The preceding are potentially frightening data to e-business, which lives, or dies, in a medium where jumping from one Web site to another, changing brands and loyalties, is easier and faster than ever. In the realm of e-business, high rates of retention are imperative for success and even survival.

Loyal customers are the best customers. People who are committed to Buick and who will not buy a car from any other manufacturer are the ideal consumers for Buick. They do not require further acquisition expenses, they will buy Buick cars for their children and recommend Buick to their friends, and they are statistically much more likely to buy up, getting newer models loaded with optional equipment. The recent boom in online loyalty reward programs demonstrates that e-business understands the lifetime value of loyal customers and is starting to shift resources to retention efforts. Many of these incentives are financial, offering repeat buyers the opportunity to earn points that can be redeemed for goods or services. Although low prices and points programs are a strong draw initially for consumers, e-consumers will, as in traditional business, grant their loyalties ultimately to those businesses that offer them the best experience, of which price is just one of several considerations. Low prices are the carrot on the stick for acquisition, but user experience and customer service are the tools of retention.

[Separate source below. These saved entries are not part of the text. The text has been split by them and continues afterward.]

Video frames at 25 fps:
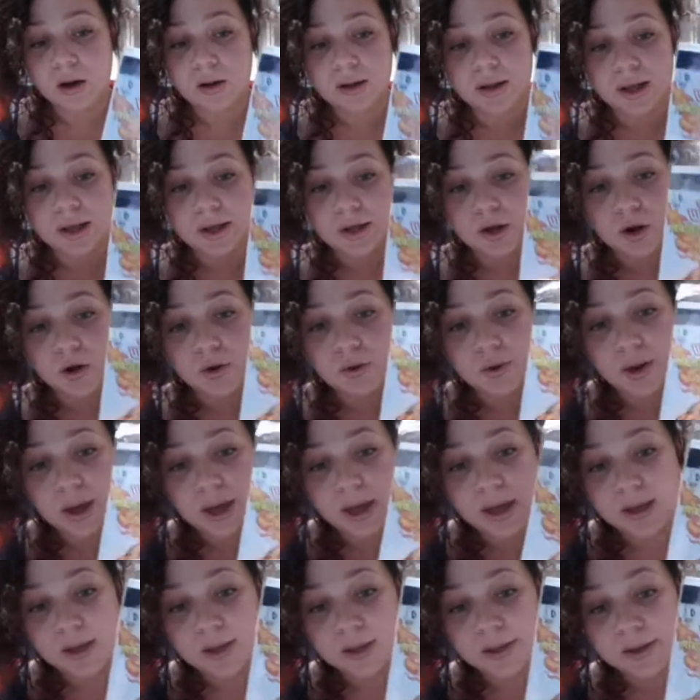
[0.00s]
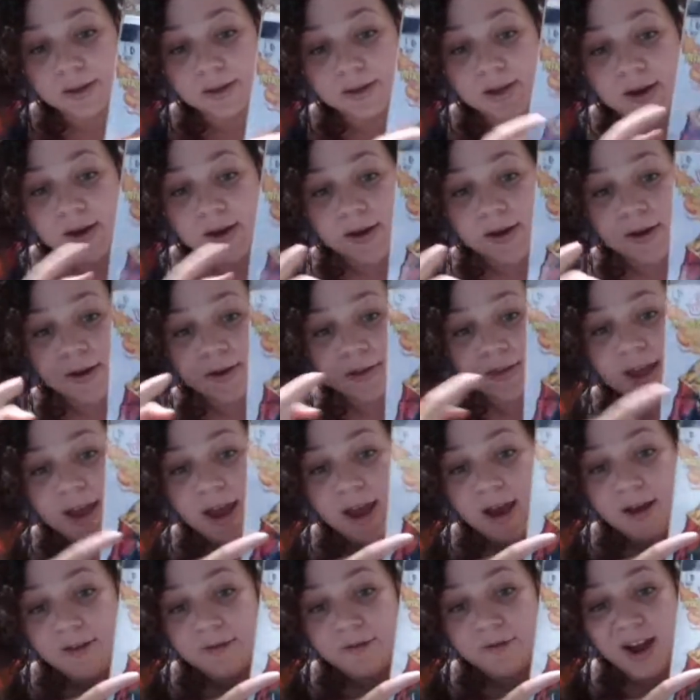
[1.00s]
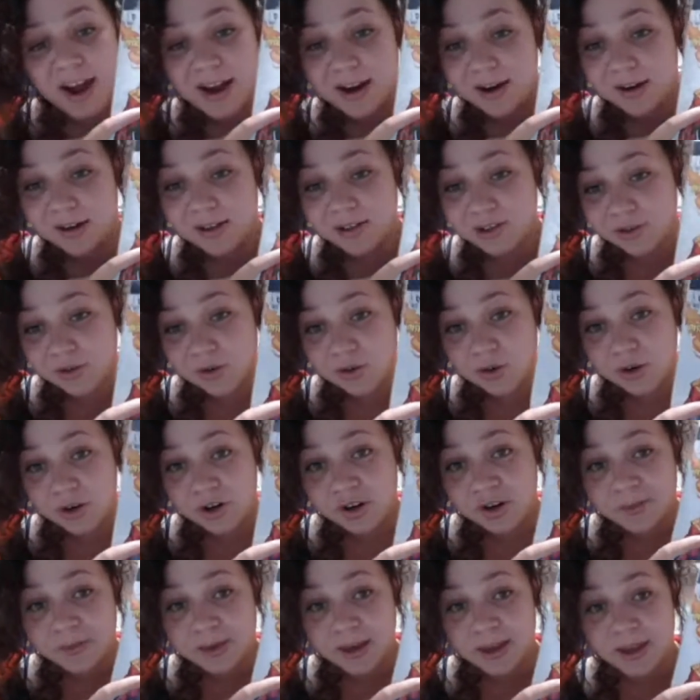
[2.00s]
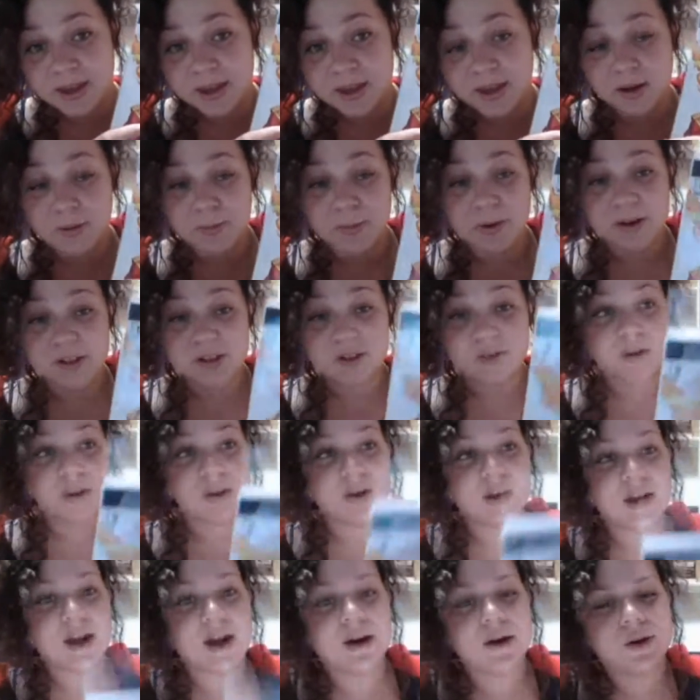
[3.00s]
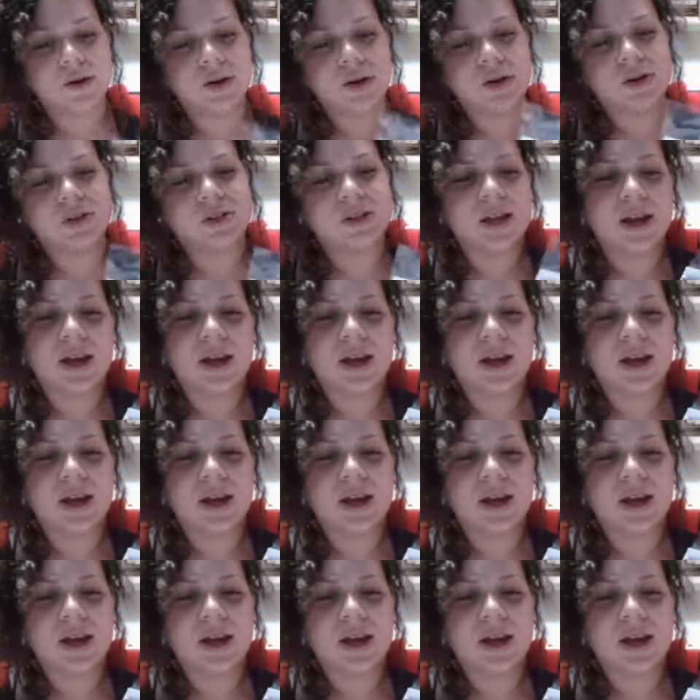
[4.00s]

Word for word: All I know is they have Firestorm and like a bunch of other characters,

Of special interest to e-business are customers gained through referrals from existing customers, as well as customers lost due to negative reactions about a particular Web site. According to a recent Bain & Co./Mainspring survey, online apparel customers referred 4 people after the initial purchase and 8 people after 11 purchases. The global reach of the Internet becomes a handicap when a consumer brings up a list of dozens of online retailers in a given industry. E-business consumers are generally anxious for referrals from people they trust to help guide them through the ever-growing sea of Web sites.

Standard barriers to following through on a referral are absent in e-business. If a friend recommends a music store that is 45 minutes away, you might decide not to go because of the distance. Even a local store may not tempt you if you know that the parking is a nightmare or if the skies just dropped two feet of snow outside your window. When a friend recommends a Web site, you get cozy at your desk and go there.

Consumer trust, discussed earlier, is a unique challenge facing e-business. Going to a brick-and-mortar store lends a sense of confidence and implicit trust that has to be earned in other ways in the context of the Internet and of doing business through a computer screen. A referral from a trusted friend or colleague is invaluable to establishing a relationship between consumers and e-businesses.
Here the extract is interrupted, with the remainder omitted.